[Dataset entries]
[Start of Attachment]
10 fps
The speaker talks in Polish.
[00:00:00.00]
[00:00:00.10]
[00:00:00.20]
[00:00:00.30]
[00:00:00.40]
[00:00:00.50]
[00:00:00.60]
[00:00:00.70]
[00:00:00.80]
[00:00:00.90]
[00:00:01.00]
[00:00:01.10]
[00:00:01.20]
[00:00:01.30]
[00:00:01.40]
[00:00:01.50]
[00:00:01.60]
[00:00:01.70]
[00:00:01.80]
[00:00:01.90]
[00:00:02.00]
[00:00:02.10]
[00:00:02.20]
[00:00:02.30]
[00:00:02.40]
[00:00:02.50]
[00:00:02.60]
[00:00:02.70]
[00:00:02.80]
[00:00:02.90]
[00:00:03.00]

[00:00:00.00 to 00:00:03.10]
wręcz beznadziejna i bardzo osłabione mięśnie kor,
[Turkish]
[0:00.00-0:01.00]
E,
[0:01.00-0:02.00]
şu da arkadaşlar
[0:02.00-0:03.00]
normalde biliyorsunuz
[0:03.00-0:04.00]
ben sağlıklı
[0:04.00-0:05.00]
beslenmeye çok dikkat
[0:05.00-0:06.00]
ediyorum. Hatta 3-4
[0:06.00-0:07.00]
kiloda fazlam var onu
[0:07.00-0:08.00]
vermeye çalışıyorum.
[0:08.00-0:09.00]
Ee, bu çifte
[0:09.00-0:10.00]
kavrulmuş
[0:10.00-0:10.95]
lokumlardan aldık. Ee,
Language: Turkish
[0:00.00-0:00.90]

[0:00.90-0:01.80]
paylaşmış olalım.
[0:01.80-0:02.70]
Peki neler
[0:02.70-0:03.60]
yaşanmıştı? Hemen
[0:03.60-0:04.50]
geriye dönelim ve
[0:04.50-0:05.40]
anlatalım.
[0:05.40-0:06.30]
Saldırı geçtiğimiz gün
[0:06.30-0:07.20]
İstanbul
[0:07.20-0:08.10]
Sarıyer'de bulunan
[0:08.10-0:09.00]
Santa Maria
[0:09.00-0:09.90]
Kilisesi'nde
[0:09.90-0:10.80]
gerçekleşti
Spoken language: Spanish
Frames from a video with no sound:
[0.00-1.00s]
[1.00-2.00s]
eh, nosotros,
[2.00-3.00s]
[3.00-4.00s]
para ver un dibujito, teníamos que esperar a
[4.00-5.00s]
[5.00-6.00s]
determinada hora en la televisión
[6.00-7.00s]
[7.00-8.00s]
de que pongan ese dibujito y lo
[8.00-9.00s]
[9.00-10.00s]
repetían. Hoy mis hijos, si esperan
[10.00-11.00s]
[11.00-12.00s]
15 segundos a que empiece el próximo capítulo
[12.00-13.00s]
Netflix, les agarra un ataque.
[End of Attachment]
* **Exercise directions**:
Retype every entry, keeping each character as it was.

* **Answer section**:
10 fps
The speaker talks in Polish.
[00:00:00.00]
[00:00:00.10]
[00:00:00.20]
[00:00:00.30]
[00:00:00.40]
[00:00:00.50]
[00:00:00.60]
[00:00:00.70]
[00:00:00.80]
[00:00:00.90]
[00:00:01.00]
[00:00:01.10]
[00:00:01.20]
[00:00:01.30]
[00:00:01.40]
[00:00:01.50]
[00:00:01.60]
[00:00:01.70]
[00:00:01.80]
[00:00:01.90]
[00:00:02.00]
[00:00:02.10]
[00:00:02.20]
[00:00:02.30]
[00:00:02.40]
[00:00:02.50]
[00:00:02.60]
[00:00:02.70]
[00:00:02.80]
[00:00:02.90]
[00:00:03.00]

[00:00:00.00 to 00:00:03.10]
wręcz beznadziejna i bardzo osłabione mięśnie kor,
[Turkish]
[0:00.00-0:01.00]
E,
[0:01.00-0:02.00]
şu da arkadaşlar
[0:02.00-0:03.00]
normalde biliyorsunuz
[0:03.00-0:04.00]
ben sağlıklı
[0:04.00-0:05.00]
beslenmeye çok dikkat
[0:05.00-0:06.00]
ediyorum. Hatta 3-4
[0:06.00-0:07.00]
kiloda fazlam var onu
[0:07.00-0:08.00]
vermeye çalışıyorum.
[0:08.00-0:09.00]
Ee, bu çifte
[0:09.00-0:10.00]
kavrulmuş
[0:10.00-0:10.95]
lokumlardan aldık. Ee,
Language: Turkish
[0:00.00-0:00.90]

[0:00.90-0:01.80]
paylaşmış olalım.
[0:01.80-0:02.70]
Peki neler
[0:02.70-0:03.60]
yaşanmıştı? Hemen
[0:03.60-0:04.50]
geriye dönelim ve
[0:04.50-0:05.40]
anlatalım.
[0:05.40-0:06.30]
Saldırı geçtiğimiz gün
[0:06.30-0:07.20]
İstanbul
[0:07.20-0:08.10]
Sarıyer'de bulunan
[0:08.10-0:09.00]
Santa Maria
[0:09.00-0:09.90]
Kilisesi'nde
[0:09.90-0:10.80]
gerçekleşti
Spoken language: Spanish
Frames from a video with no sound:
[0.00-1.00s]
[1.00-2.00s]
eh, nosotros,
[2.00-3.00s]
[3.00-4.00s]
para ver un dibujito, teníamos que esperar a
[4.00-5.00s]
[5.00-6.00s]
determinada hora en la televisión
[6.00-7.00s]
[7.00-8.00s]
de que pongan ese dibujito y lo
[8.00-9.00s]
[9.00-10.00s]
repetían. Hoy mis hijos, si esperan
[10.00-11.00s]
[11.00-12.00s]
15 segundos a que empiece el próximo capítulo
[12.00-13.00s]
Netflix, les agarra un ataque.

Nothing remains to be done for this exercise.